Your assignment:
Without omitting anything, copy every entry word for word.
Start of Block
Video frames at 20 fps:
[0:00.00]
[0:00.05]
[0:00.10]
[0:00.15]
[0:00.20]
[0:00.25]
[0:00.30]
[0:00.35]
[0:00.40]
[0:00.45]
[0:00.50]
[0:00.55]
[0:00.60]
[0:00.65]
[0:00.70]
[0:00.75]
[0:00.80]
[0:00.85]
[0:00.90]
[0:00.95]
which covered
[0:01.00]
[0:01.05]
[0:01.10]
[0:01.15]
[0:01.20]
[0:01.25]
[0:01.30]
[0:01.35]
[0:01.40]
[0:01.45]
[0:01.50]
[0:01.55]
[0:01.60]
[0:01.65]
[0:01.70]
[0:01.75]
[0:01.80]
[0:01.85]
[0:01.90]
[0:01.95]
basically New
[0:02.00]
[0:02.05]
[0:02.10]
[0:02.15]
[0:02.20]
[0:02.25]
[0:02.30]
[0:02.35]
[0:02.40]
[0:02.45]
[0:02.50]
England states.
End of Block
Finished task:
Video frames at 20 fps:
[0:00.00]
[0:00.05]
[0:00.10]
[0:00.15]
[0:00.20]
[0:00.25]
[0:00.30]
[0:00.35]
[0:00.40]
[0:00.45]
[0:00.50]
[0:00.55]
[0:00.60]
[0:00.65]
[0:00.70]
[0:00.75]
[0:00.80]
[0:00.85]
[0:00.90]
[0:00.95]
which covered
[0:01.00]
[0:01.05]
[0:01.10]
[0:01.15]
[0:01.20]
[0:01.25]
[0:01.30]
[0:01.35]
[0:01.40]
[0:01.45]
[0:01.50]
[0:01.55]
[0:01.60]
[0:01.65]
[0:01.70]
[0:01.75]
[0:01.80]
[0:01.85]
[0:01.90]
[0:01.95]
basically New
[0:02.00]
[0:02.05]
[0:02.10]
[0:02.15]
[0:02.20]
[0:02.25]
[0:02.30]
[0:02.35]
[0:02.40]
[0:02.45]
[0:02.50]
England states.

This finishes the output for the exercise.